- [WHAT THE TASK ASKS]: Output every line below exactly, please, omitting pictures.

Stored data
──────────────────────────────

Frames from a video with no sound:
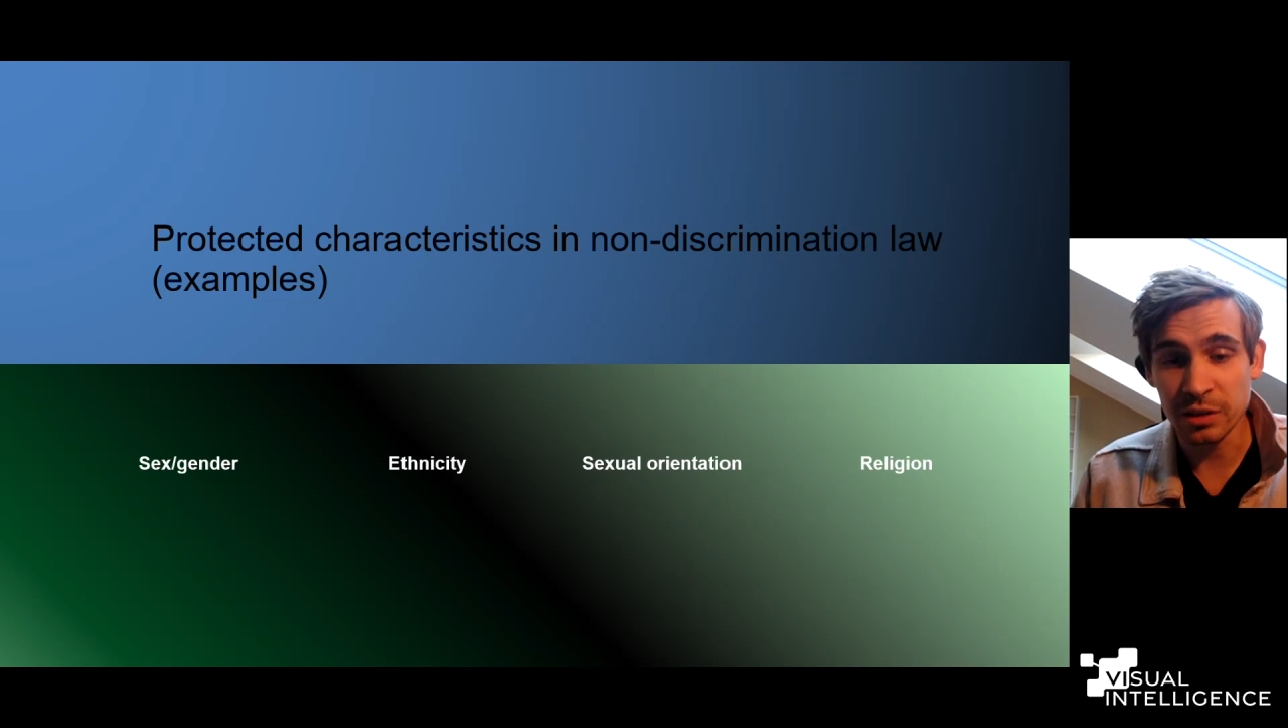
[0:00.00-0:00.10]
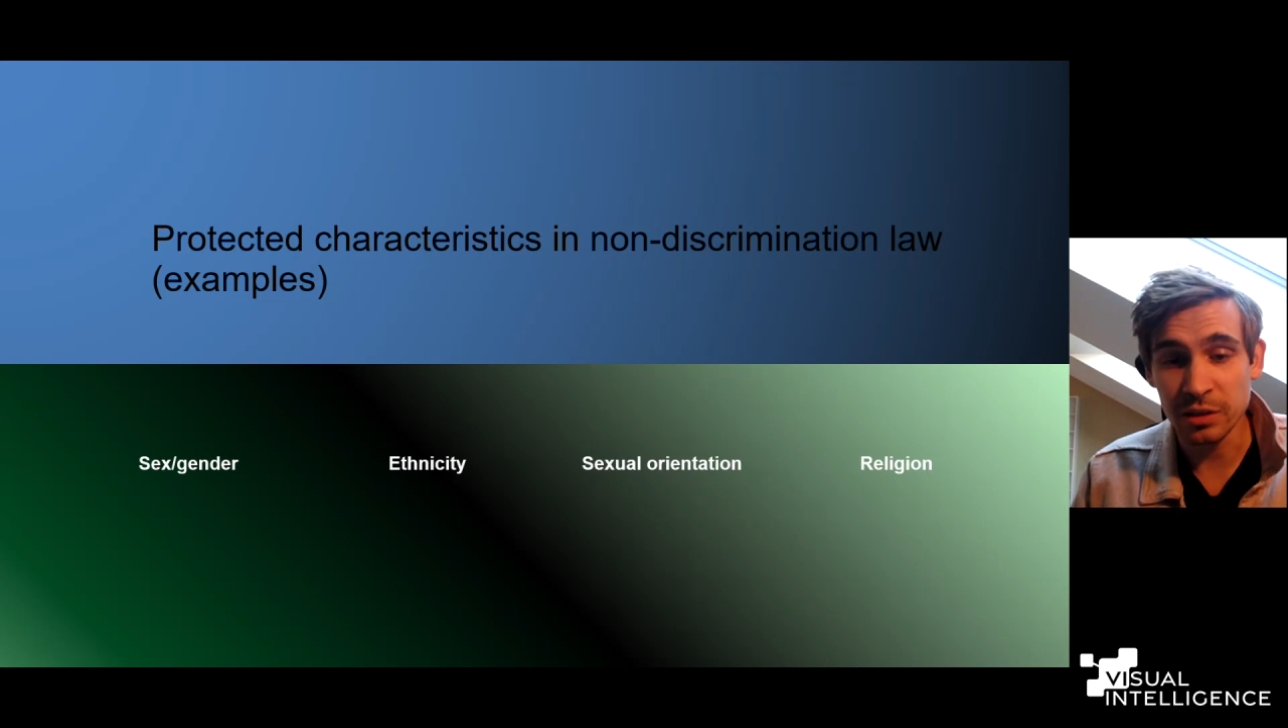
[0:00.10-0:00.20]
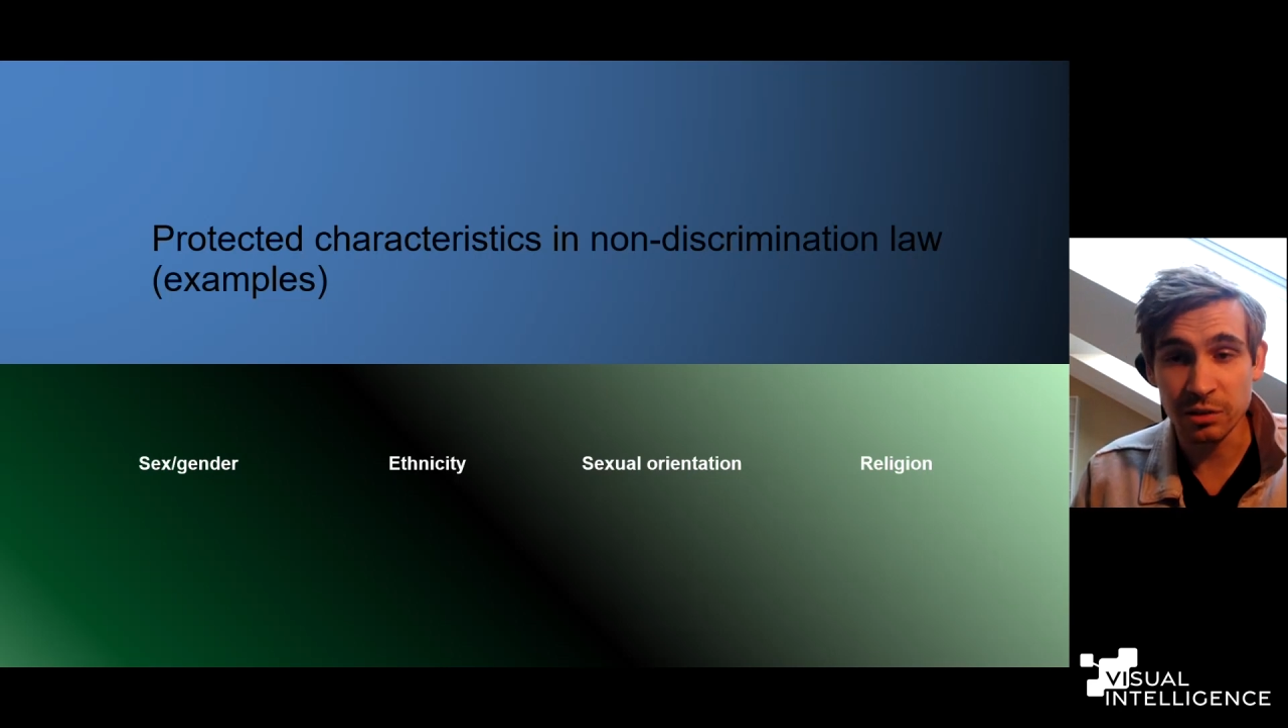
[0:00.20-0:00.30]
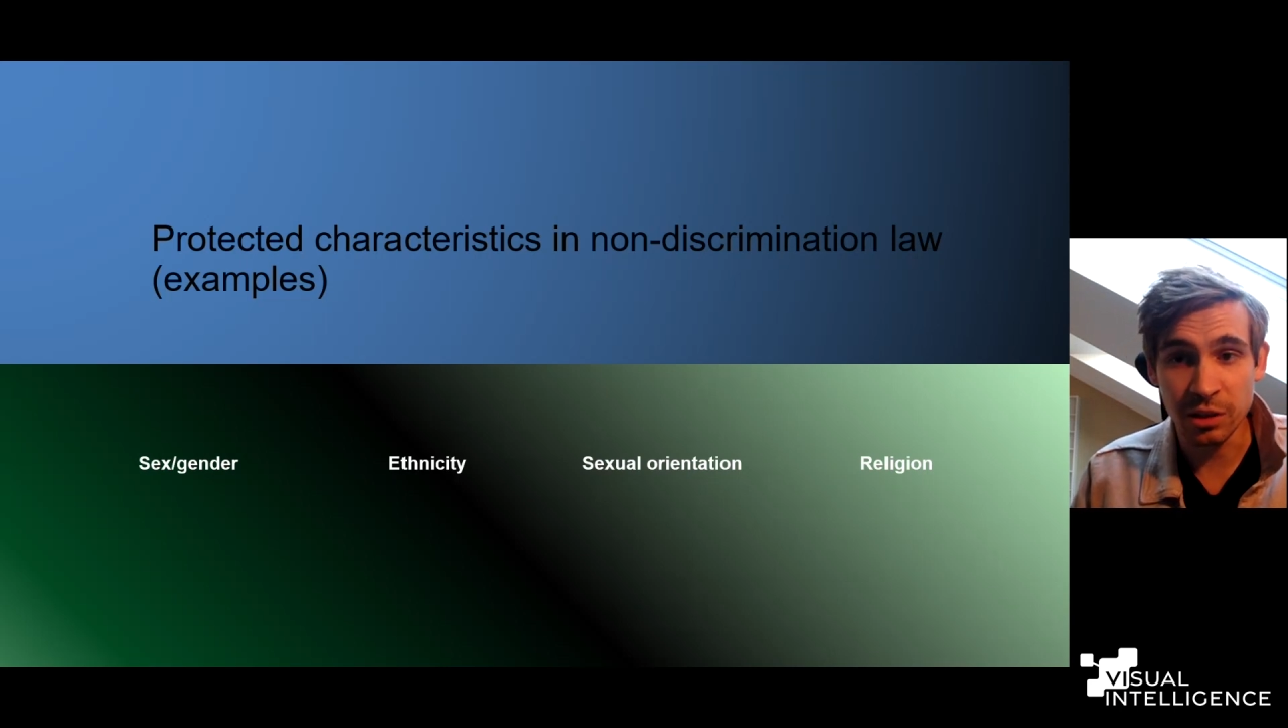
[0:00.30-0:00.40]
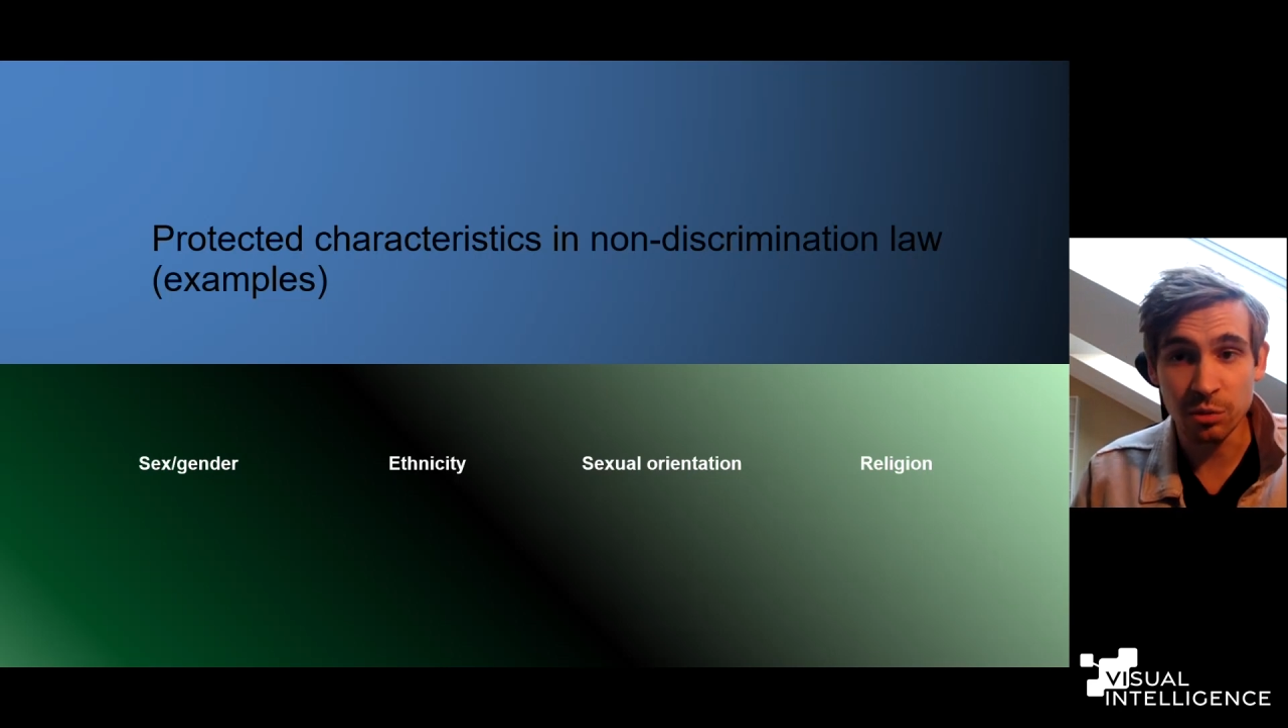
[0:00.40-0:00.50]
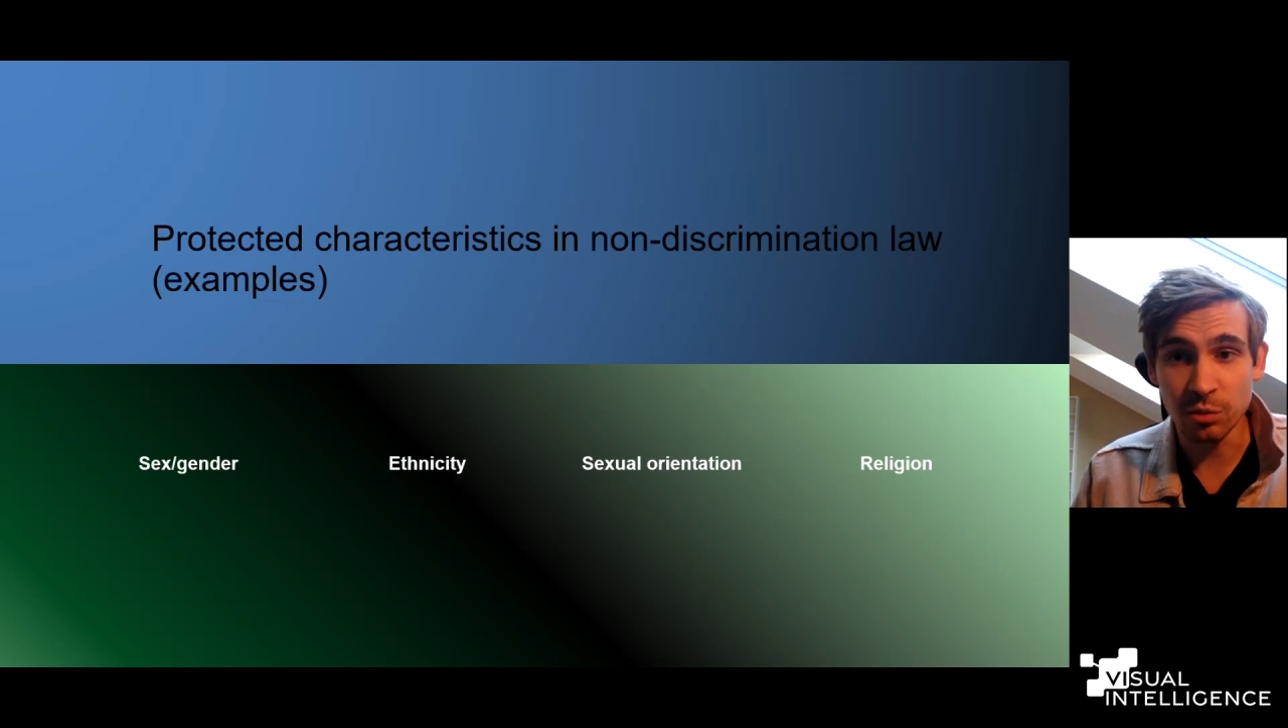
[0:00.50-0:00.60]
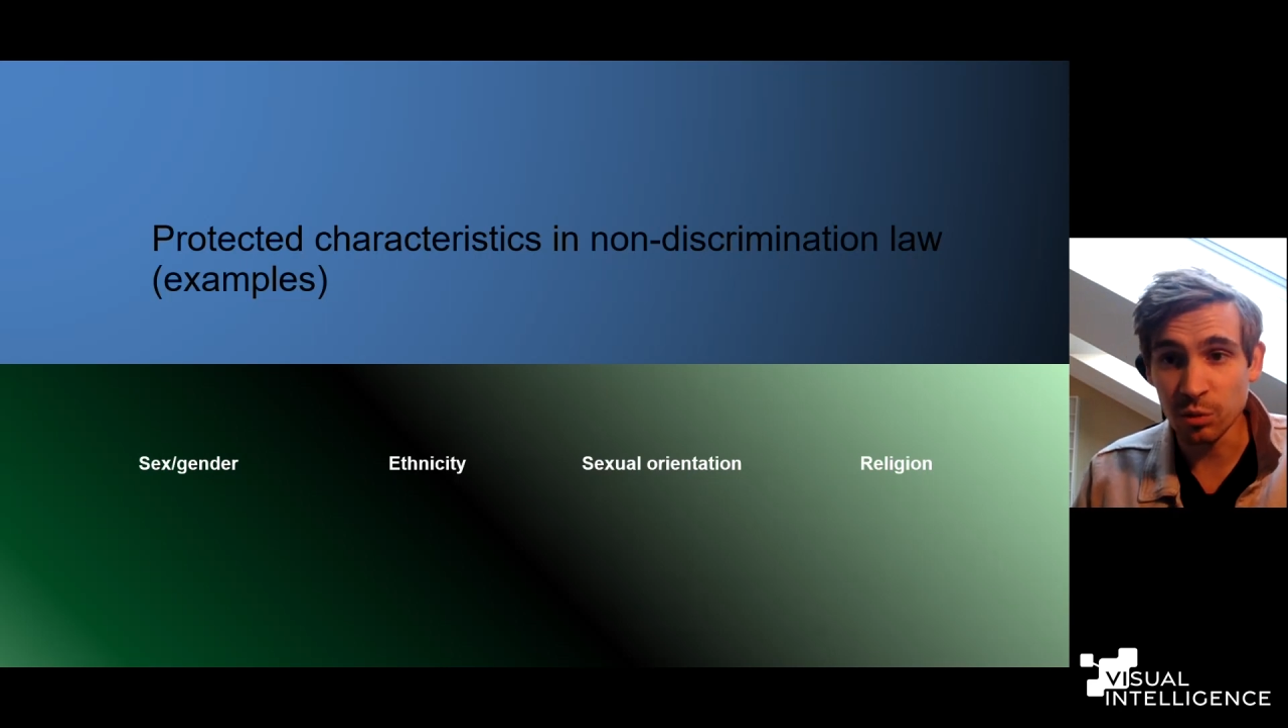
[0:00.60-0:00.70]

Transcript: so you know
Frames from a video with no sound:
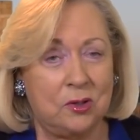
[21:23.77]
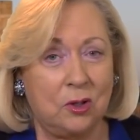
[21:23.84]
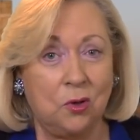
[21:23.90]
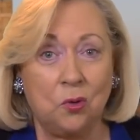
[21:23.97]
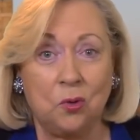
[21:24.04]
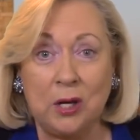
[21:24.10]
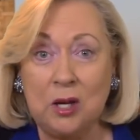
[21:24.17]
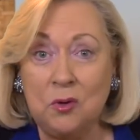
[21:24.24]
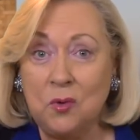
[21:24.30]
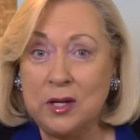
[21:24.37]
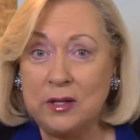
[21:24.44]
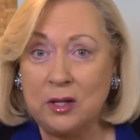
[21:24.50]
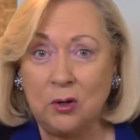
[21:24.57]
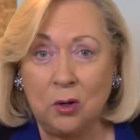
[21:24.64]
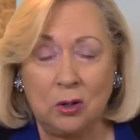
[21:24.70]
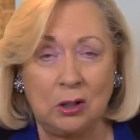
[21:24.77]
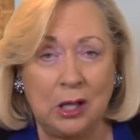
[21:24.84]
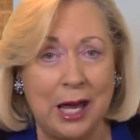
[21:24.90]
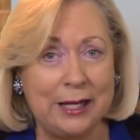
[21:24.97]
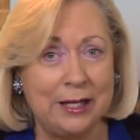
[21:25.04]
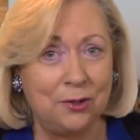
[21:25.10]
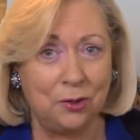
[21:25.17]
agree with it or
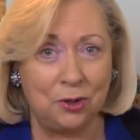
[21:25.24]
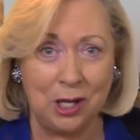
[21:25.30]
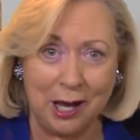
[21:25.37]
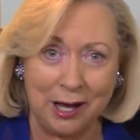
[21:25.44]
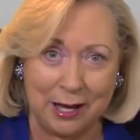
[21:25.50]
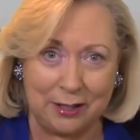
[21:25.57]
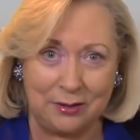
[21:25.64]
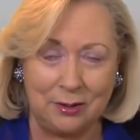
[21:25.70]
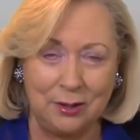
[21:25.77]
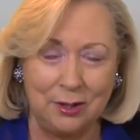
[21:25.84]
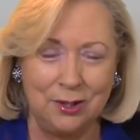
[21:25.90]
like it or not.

──────────────────────────────

- [YOUR RESPONSE]:
Frames from a video with no sound:
[0:00.00-0:00.10]
[0:00.10-0:00.20]
[0:00.20-0:00.30]
[0:00.30-0:00.40]
[0:00.40-0:00.50]
[0:00.50-0:00.60]
[0:00.60-0:00.70]

Transcript: so you know
Frames from a video with no sound:
[21:23.77]
[21:23.84]
[21:23.90]
[21:23.97]
[21:24.04]
[21:24.10]
[21:24.17]
[21:24.24]
[21:24.30]
[21:24.37]
[21:24.44]
[21:24.50]
[21:24.57]
[21:24.64]
[21:24.70]
[21:24.77]
[21:24.84]
[21:24.90]
[21:24.97]
[21:25.04]
[21:25.10]
[21:25.17]
agree with it or
[21:25.24]
[21:25.30]
[21:25.37]
[21:25.44]
[21:25.50]
[21:25.57]
[21:25.64]
[21:25.70]
[21:25.77]
[21:25.84]
[21:25.90]
like it or not.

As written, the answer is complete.